Data stream lifecycle settings in Elasticsearch

These are the settings available for configuring data stream lifecycle.

Cluster level settings

data_streams.lifecycle.retention.max: (Dynamic, time unit value) The maximum retention period that will apply to all user data streams managed by the data stream lifecycle. The max retention will also override the retention of a data stream whose configured retention exceeds the max retention. It should be greater than 10s.

data_streams.lifecycle.retention.default: (Dynamic, time unit value) The retention period that will apply to all user data streams managed by the data stream lifecycle that do not have retention configured. It should be greater than 10s and less than or equal to data_streams.lifecycle.retention.max.

data_streams.lifecycle.poll_interval: (Dynamic, time unit value) How often Elasticsearch checks what the next action is for all data streams with a built-in lifecycle. Defaults to 5m.

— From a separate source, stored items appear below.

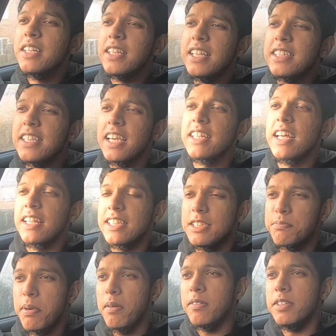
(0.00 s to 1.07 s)
They say that this is
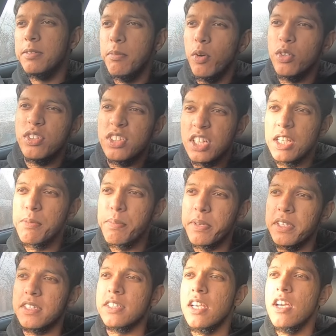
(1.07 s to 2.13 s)
probably the most
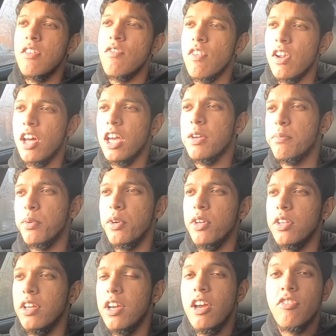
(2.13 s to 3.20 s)
cheapest, reliable
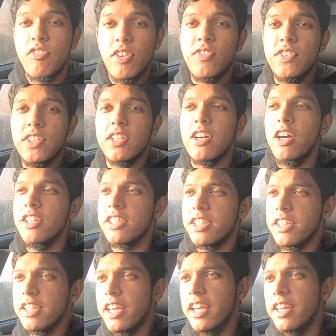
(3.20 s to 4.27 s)
drifting car you
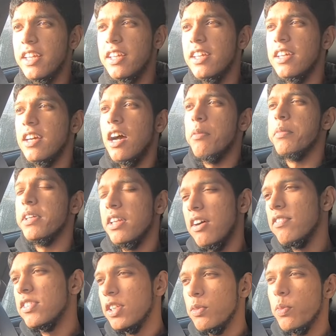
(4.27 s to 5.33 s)
can get. I mean,
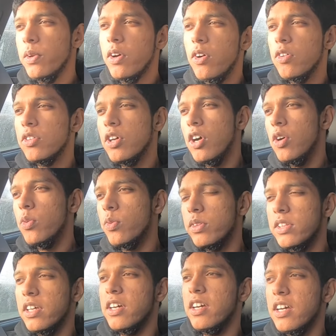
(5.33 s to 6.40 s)
obviously we all know
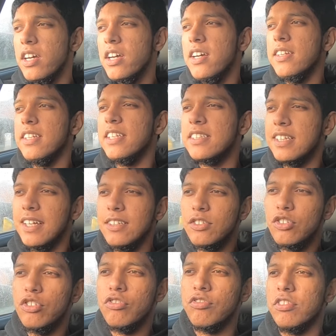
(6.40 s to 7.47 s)
the Nissan
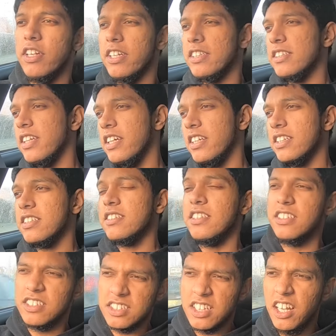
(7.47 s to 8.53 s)
200SX, the
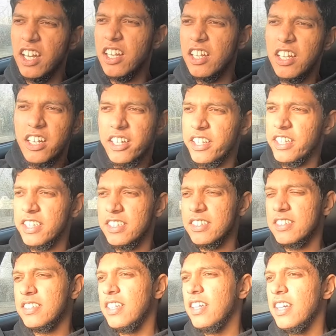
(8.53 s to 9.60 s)

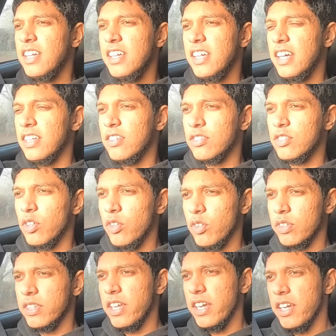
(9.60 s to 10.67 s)
Skylines, and also
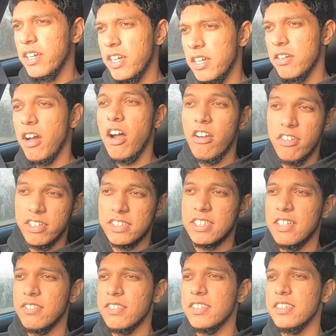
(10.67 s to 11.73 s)
the
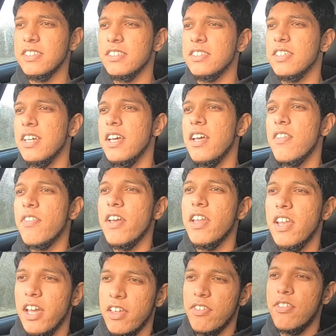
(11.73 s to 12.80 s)
RX-7s. They're
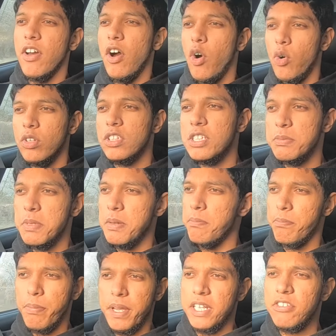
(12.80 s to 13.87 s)
like the ultimate
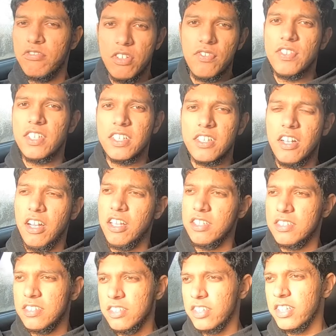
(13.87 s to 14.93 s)
best drifting
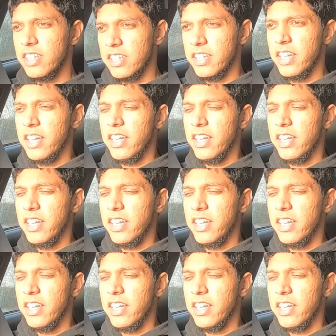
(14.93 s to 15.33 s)
cars you can get.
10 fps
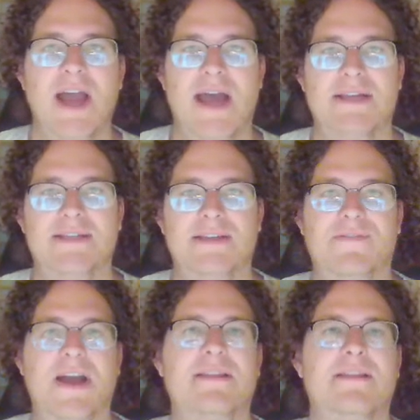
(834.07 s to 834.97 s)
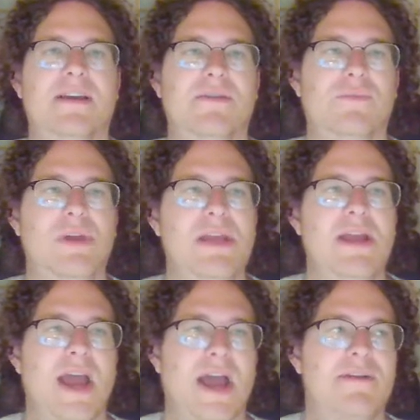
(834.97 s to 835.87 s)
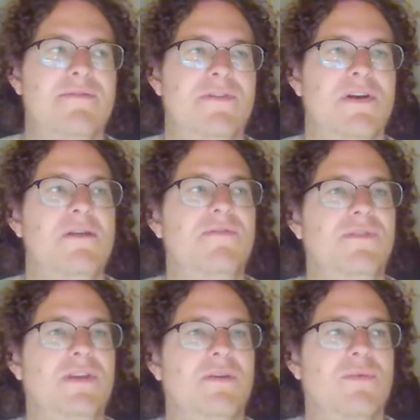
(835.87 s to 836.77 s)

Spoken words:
as the fact that we have very few,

cluster.lifecycle.default.rollover

(Dynamic, string) This property accepts a key value pair formatted string and configures the conditions that would trigger a data stream to rollover when it has lifecycle configured. This property is an implementation detail and subject to change. Currently, it defaults to max_age=auto,max_primary_shard_size=50gb,min_docs=1,max_primary_shard_docs=200000000, this means that your data stream will rollover if any of the following conditions are met:

Either any primary shard reaches the size of 50GB,
or any primary shard contains 200,000,000 documents
or the index reaches a certain age which depends on the retention time of your data stream,
and has at least one document.

data_streams.lifecycle.target.merge.policy.merge_factor: (Dynamic, integer) Data stream lifecycle implements tail merging by updating the Lucene merge policy factor for the target backing index. The merge factor is both the number of segments that should be merged together, and the maximum number of segments that we expect to find on a given tier. This setting controls which value data stream lifecycle configures on the target index. It defaults to 16. The value will be visible under the index.merge.policy.merge_factor index setting on the target index.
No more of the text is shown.